止まれば、見ている。見ていれば、目立つ。旅人は城を見ない。市場を見る。飯屋を探す。蓮は視線を石畳に落としたまま、門をくぐった。
それでも、視界の端には入ってきた。
第二壁に、見慣れない紋章があった。
——予想通りだ。
感情は、そこで終わりにした。
四人で入ると目立つ。蓮とガレスが先に入り、エルヴィンとリリアは時間をずらした。合流は大通りから一本入った路地の水場だった。
落ち合った後、蓮は一言だけ言った。
「第二壁に黒崎の紋章が出ている」
ガレスが短く舌打ちした。エルヴィンは無言だった。リリアが蓮の顔を見たが、蓮は路地の奥を向いたままだった。
「宿を取る。二部屋。

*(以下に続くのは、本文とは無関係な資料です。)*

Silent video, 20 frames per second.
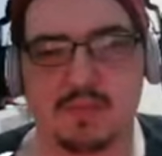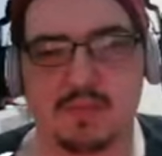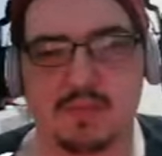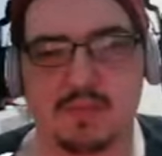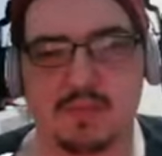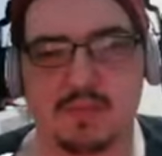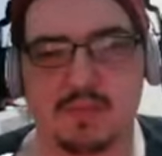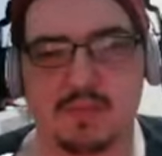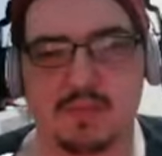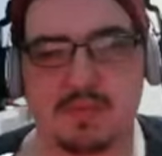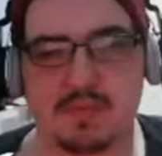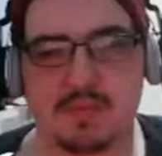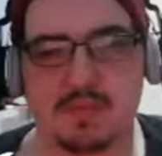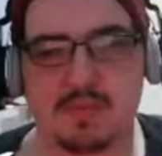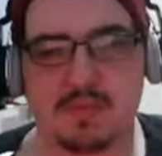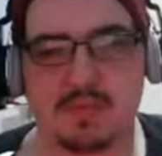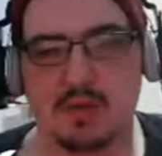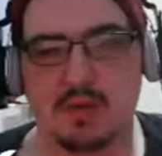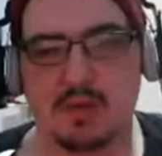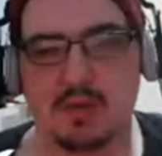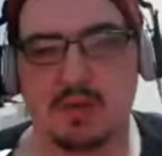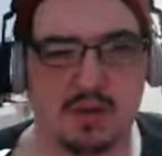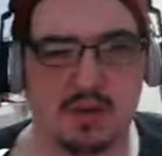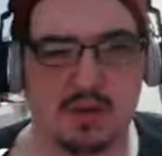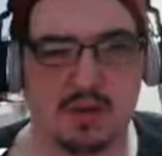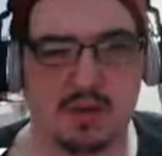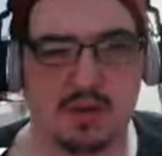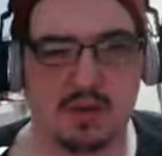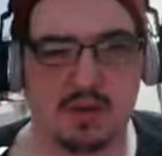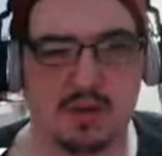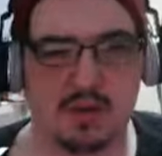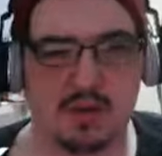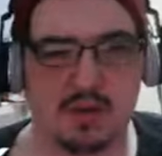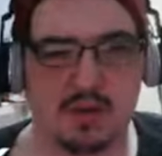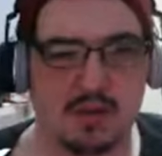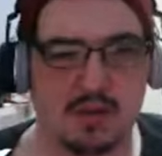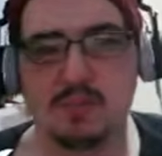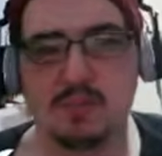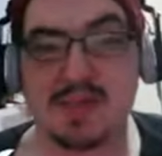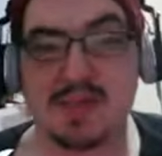See, that's also a neat
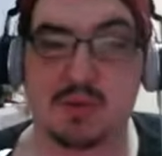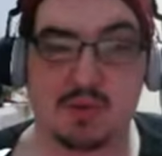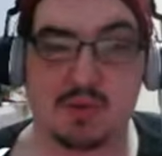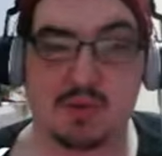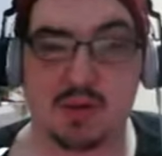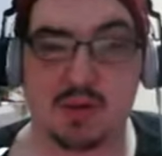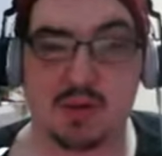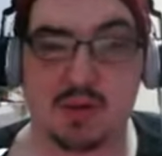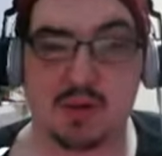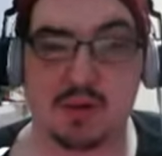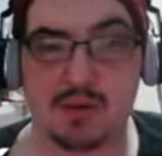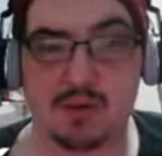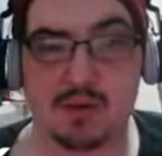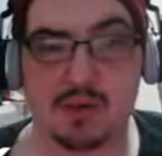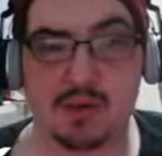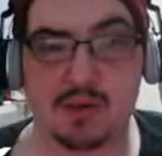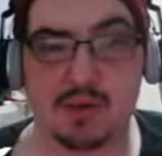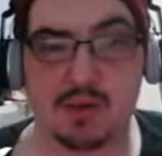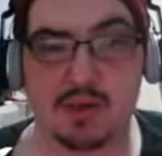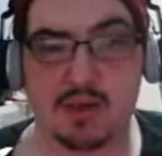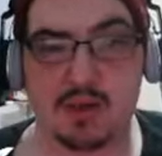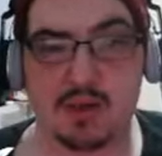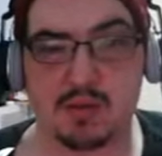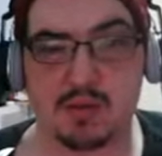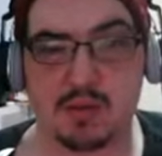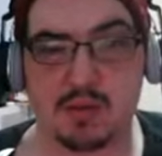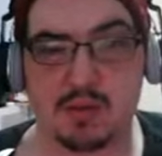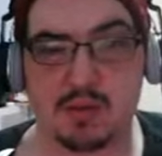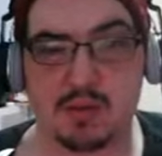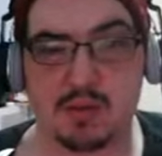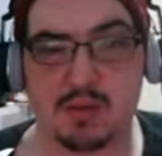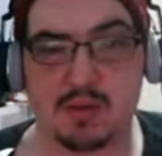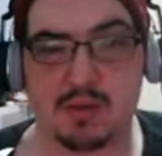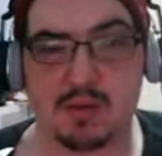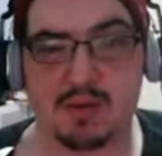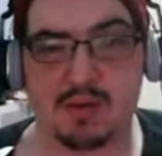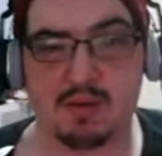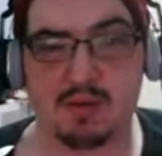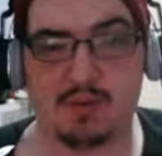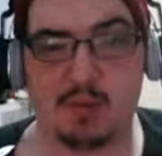little trick too. So like if you
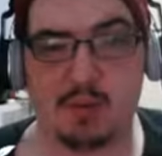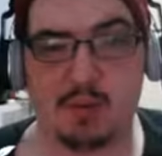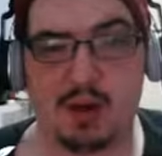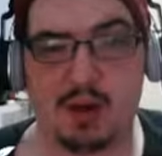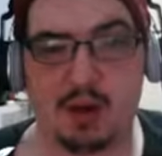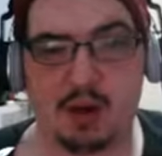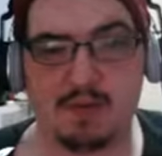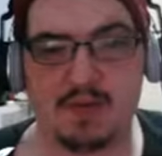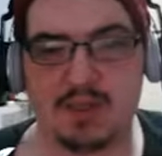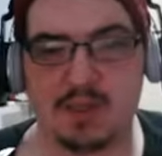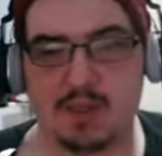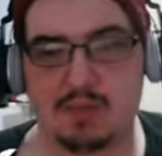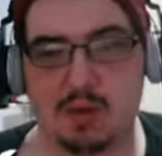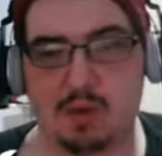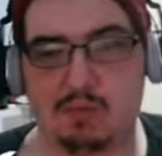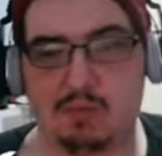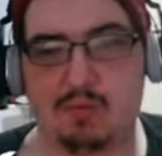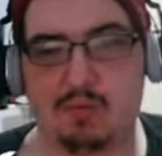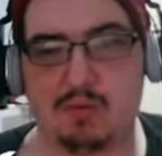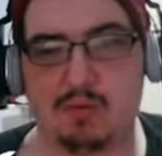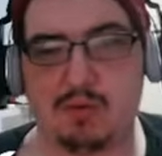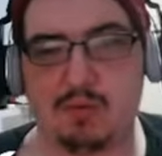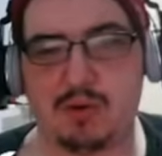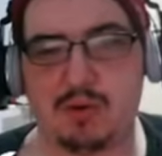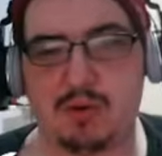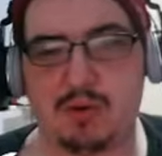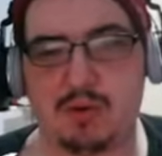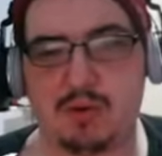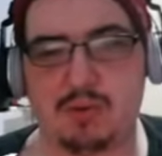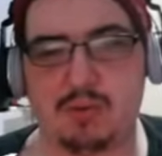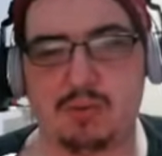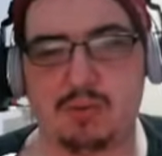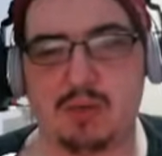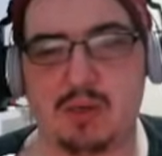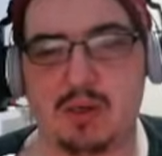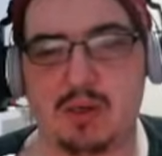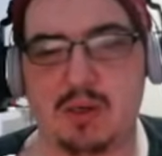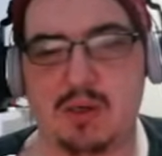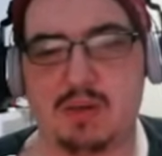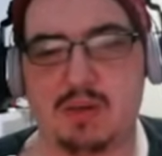harvest them all before you
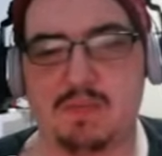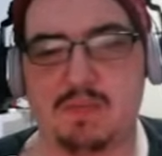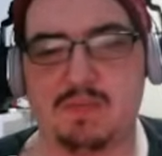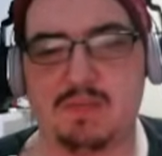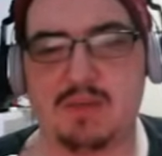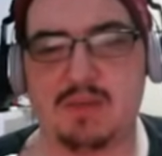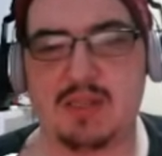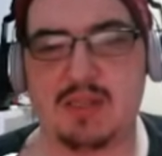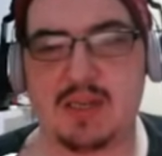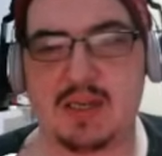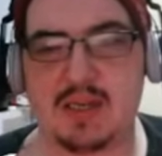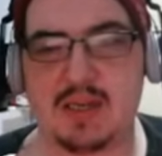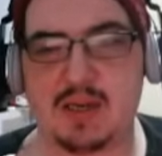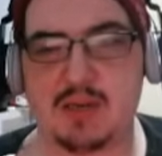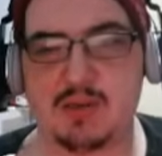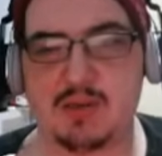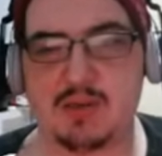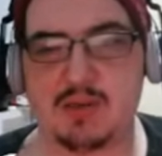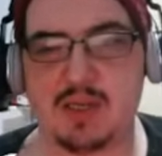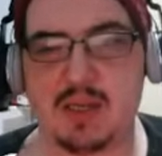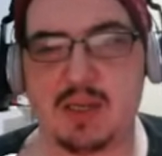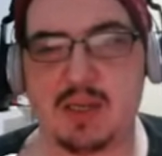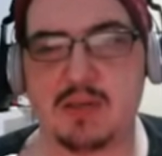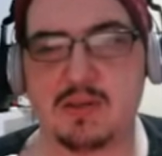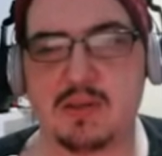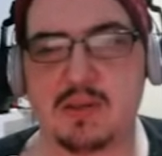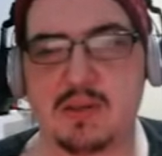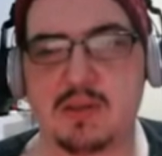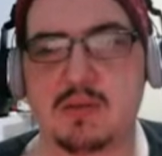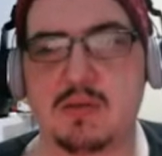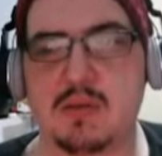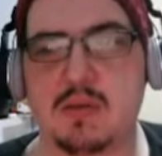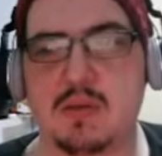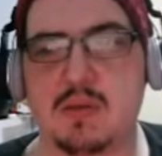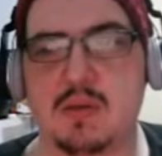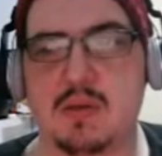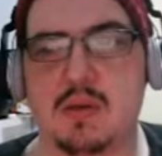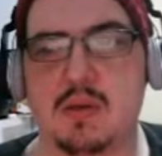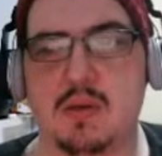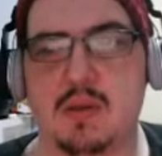set down your tent,
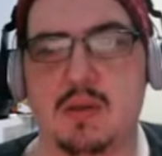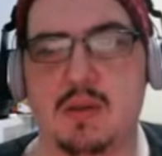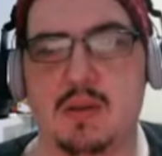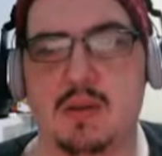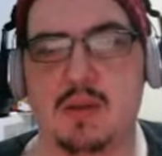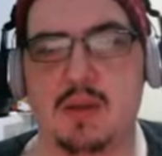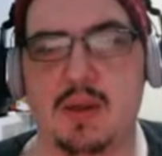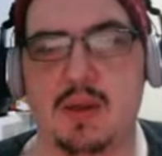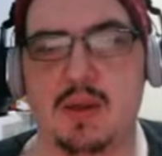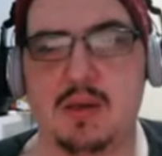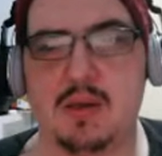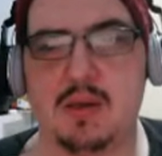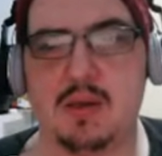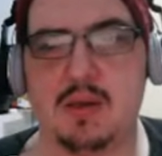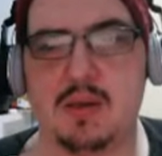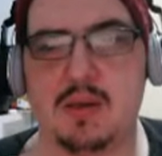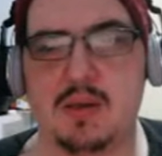then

名前は使うな」
宿に荷物を置いてすぐ、蓮は一人で出た。
目的は一つ。フォルダの店だ。
王都に着く前、ミレヴァで仕入れた話があった。城に近い市場の外れに、金さえ払えば何でも教える情報屋がいる。城の内部に関する情報も扱っているという。
真偽は分からない。ただ、他に手がなかった。
看板のない建物だった。
扉を開けると内側に鈴がついていて、小さな音が鳴った。帳場の奥に初老の男がいた。蓮を一度見て、また帳面に目を落とした。
「何を探している」
「城の中の人間だ。ベルダという名の書記を知っているか」
男の手が止まった。一秒だけ止まって、また動いた。
「城の内部の話は高い」
「いくらだ」
「何を聞きたいかによる」
蓮は言った。
「ベルダの居場所。城の中に入る方法。この二つだ」
男は帳面を閉じた。
「銀貨五枚」
蓮は財布から出して帳場に置いた。
男が話した内容は、思っていたより具体的だった。
ベルダは東棟の三階に移されている。奥から二番目の部屋。表向きは「療養中」だが、出入りは制限されている。

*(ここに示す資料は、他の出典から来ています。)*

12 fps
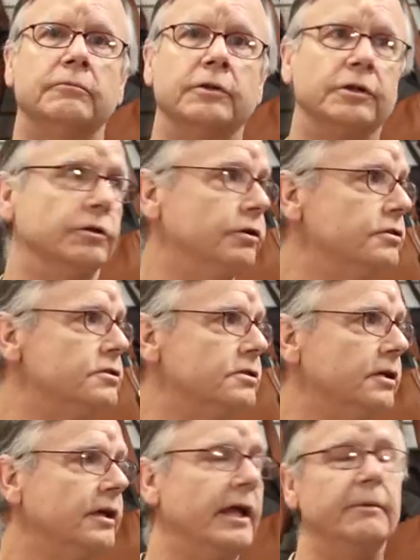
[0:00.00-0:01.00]
when you're
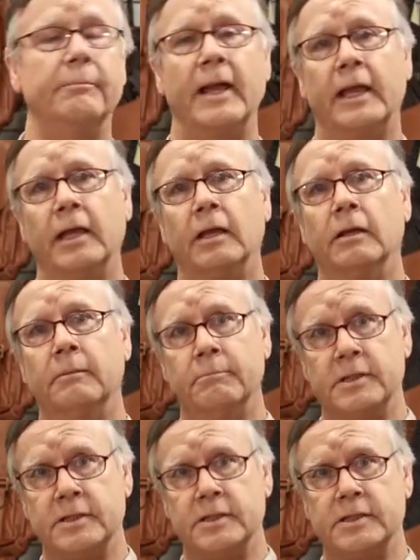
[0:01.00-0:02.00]
using and making
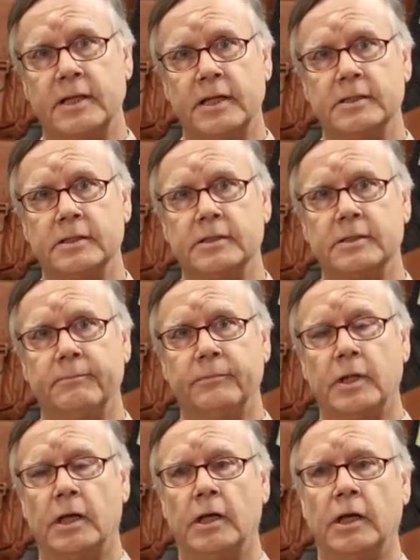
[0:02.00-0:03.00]
business cases.
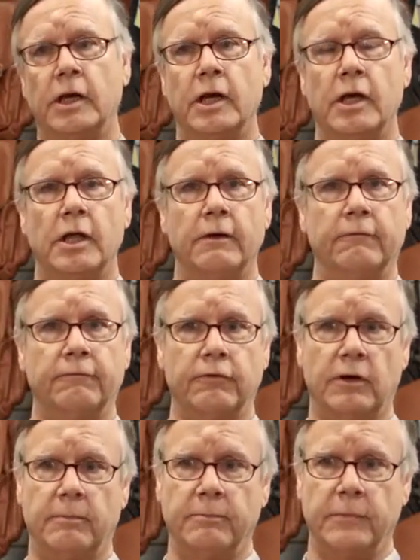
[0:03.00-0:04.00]

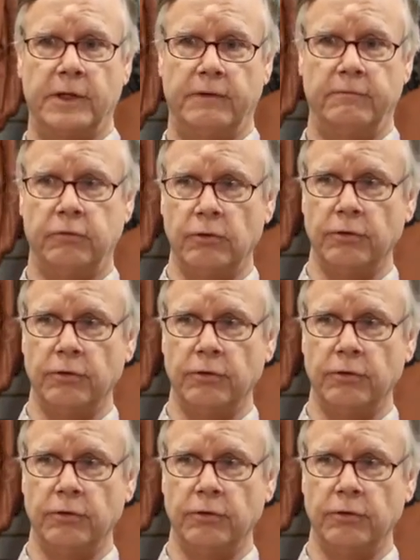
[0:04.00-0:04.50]
From the full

城への入り方については——搬入口の西側に排水溝がある。蓋は古く、内側から厨房の床下に繋がっている。深夜零時に見張りの交代がある。その瞬間だけ、渡り廊下が空く。
「使えるかどうかは自分で確かめろ」と男は言った。「俺は知っていることを売るだけだ」
蓮は立ち上がった。
「もう一つだけ聞く。城内に黒崎に反発している人間はいるか」
男はしばらく蓮を見た。
「さあな。ただ——」
少しだけ間があった。
「ベルダはまだ生きている。それだけは確かだ」
店を出た。
その夜、蓮は搬入口から西へ二十歩の場所を確認した。
石畳がわずかに沈んでいる。鉄の縁が土に埋まりかけていた。排水溝の蓋だ。足の裏で重さを確かめて、通り過ぎた。
使える。
今夜入る。
宿に戻ると三人が部屋にいた。
「今夜、城に入る」
ガレスが顔を上げた。
「今夜か」
「長くいるほど顔を覚えられる」
エルヴィンが口を開いた。
「一人ですか」
「そうだ」
ガレスが何か言おうとした。蓮は先に言った。
「三人は宿で待て。俺が戻らなければ、翌朝撤退してくれ」
リリアが立ち上がって蓮の左目を見た。指先で瞼の縁に触れた。
「少し赤い。今夜は問題ないけど」
「ああ」
「戻ってきたら、ちゃんと診る」
蓮は短く頷いた。
部屋を出た。夜の王都に足を踏み出した。